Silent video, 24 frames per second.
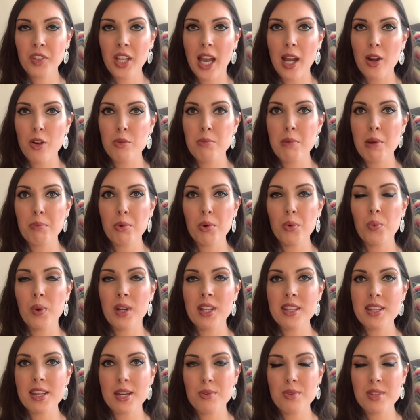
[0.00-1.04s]
I remember
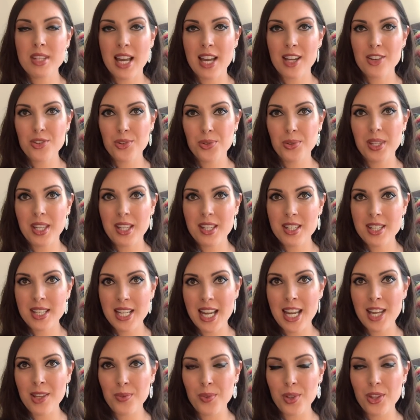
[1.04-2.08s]
once I was actually
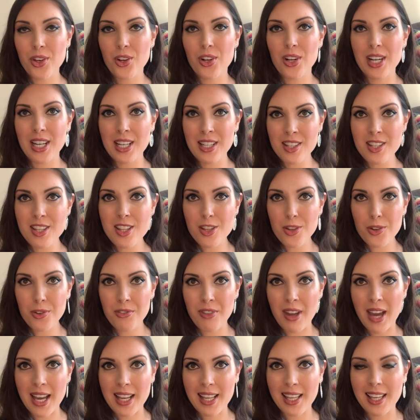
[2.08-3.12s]
staying with her in
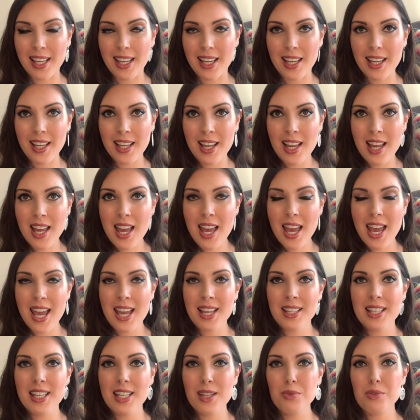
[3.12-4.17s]
Slovakia,
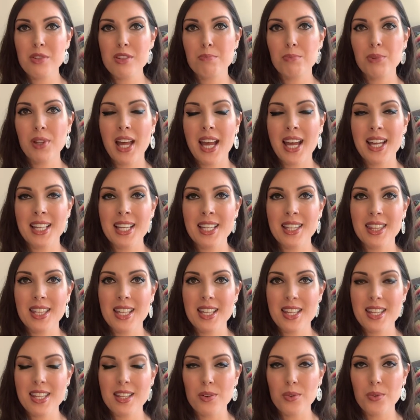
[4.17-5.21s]
and he was planning
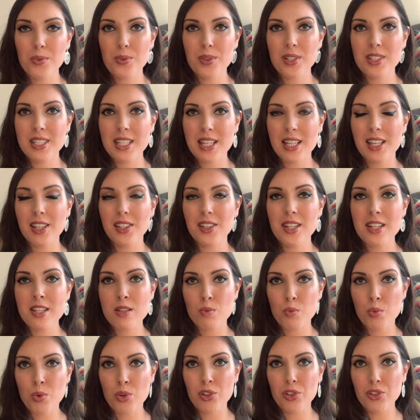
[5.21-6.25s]
this ridiculous
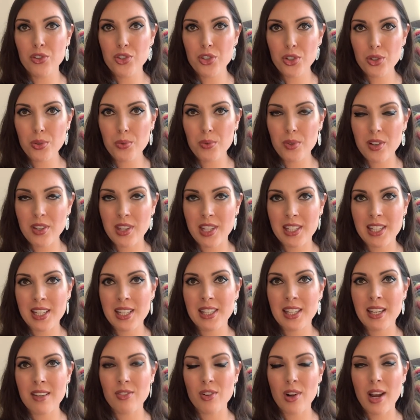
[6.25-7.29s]
world tour that he
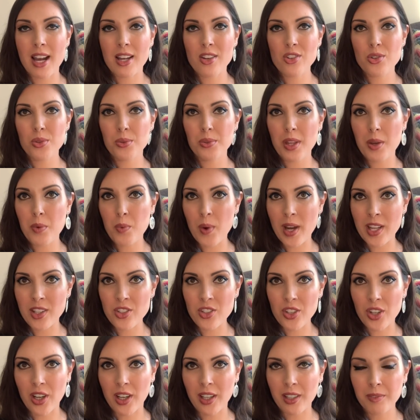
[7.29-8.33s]
never actually
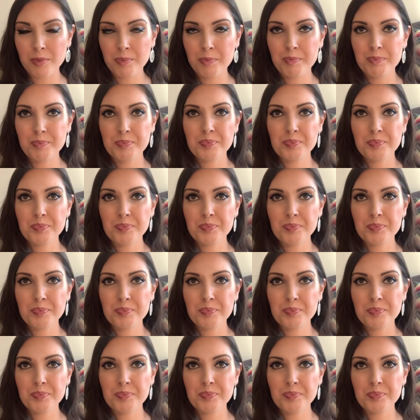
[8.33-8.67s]
went on.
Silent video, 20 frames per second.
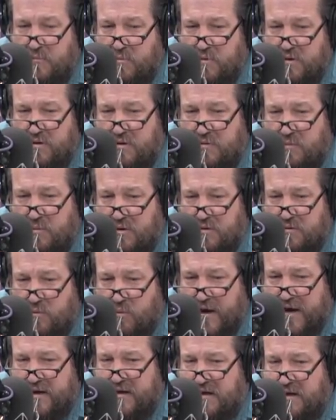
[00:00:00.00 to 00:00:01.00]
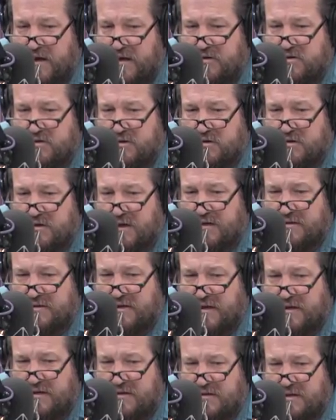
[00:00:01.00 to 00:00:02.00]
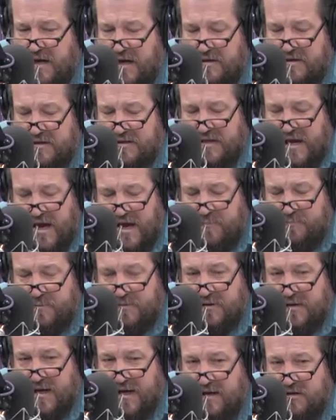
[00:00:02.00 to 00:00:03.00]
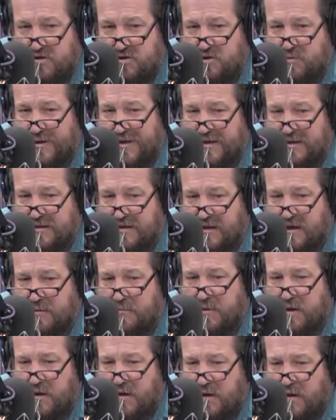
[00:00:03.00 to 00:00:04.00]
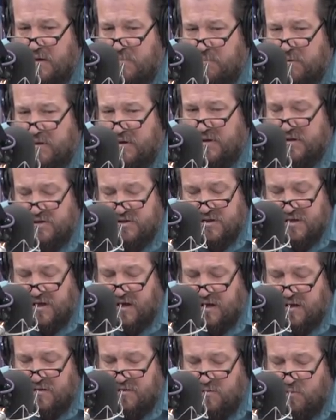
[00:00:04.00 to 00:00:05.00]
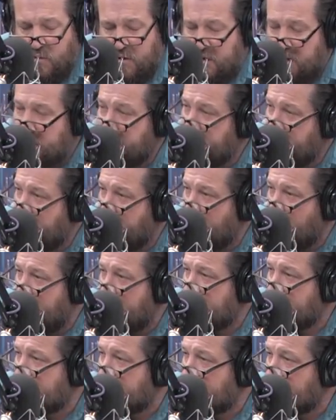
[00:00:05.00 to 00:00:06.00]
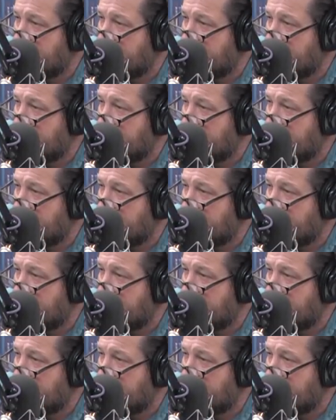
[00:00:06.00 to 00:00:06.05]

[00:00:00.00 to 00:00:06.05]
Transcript: with Rant Nation? Tell us how this happened. How did you end up putting this together? Where are you from? What is the,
=======
— Task —
Your answer must be an exact copy of the lines from the line with "[8.33-8.67s]" to the final line of the data, both ends included, and no pictures.

— Task result —
[8.33-8.67s]
went on.
Silent video, 20 frames per second.
[00:00:00.00 to 00:00:01.00]
[00:00:01.00 to 00:00:02.00]
[00:00:02.00 to 00:00:03.00]
[00:00:03.00 to 00:00:04.00]
[00:00:04.00 to 00:00:05.00]
[00:00:05.00 to 00:00:06.00]
[00:00:06.00 to 00:00:06.05]

[00:00:00.00 to 00:00:06.05]
Transcript: with Rant Nation? Tell us how this happened. How did you end up putting this together? Where are you from? What is the,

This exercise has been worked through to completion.